About this task –
Leaving the pictures aside, return all of the data below exactly.

Collected data entries –
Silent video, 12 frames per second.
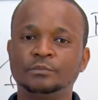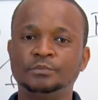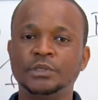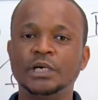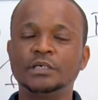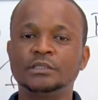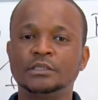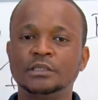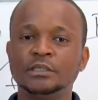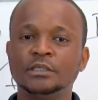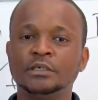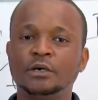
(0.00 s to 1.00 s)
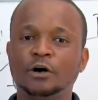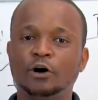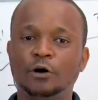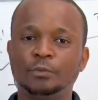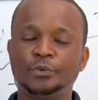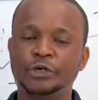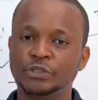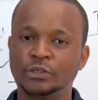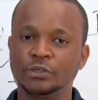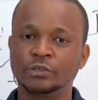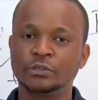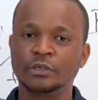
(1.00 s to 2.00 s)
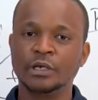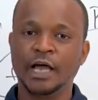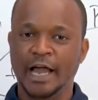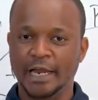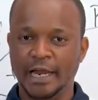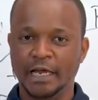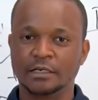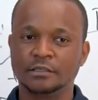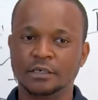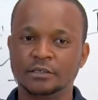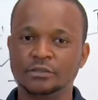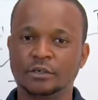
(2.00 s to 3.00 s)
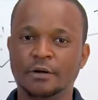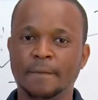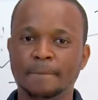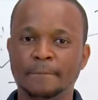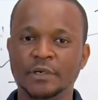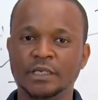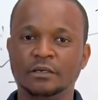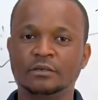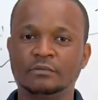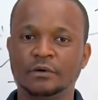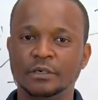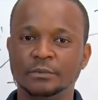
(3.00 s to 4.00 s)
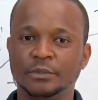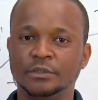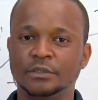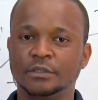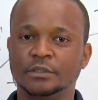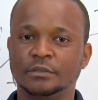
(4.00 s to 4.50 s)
PLC operation and architecture. Thank you very much.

Solution to this problem –
Silent video, 12 frames per second.
(0.00 s to 1.00 s)
(1.00 s to 2.00 s)
(2.00 s to 3.00 s)
(3.00 s to 4.00 s)
(4.00 s to 4.50 s)
PLC operation and architecture. Thank you very much.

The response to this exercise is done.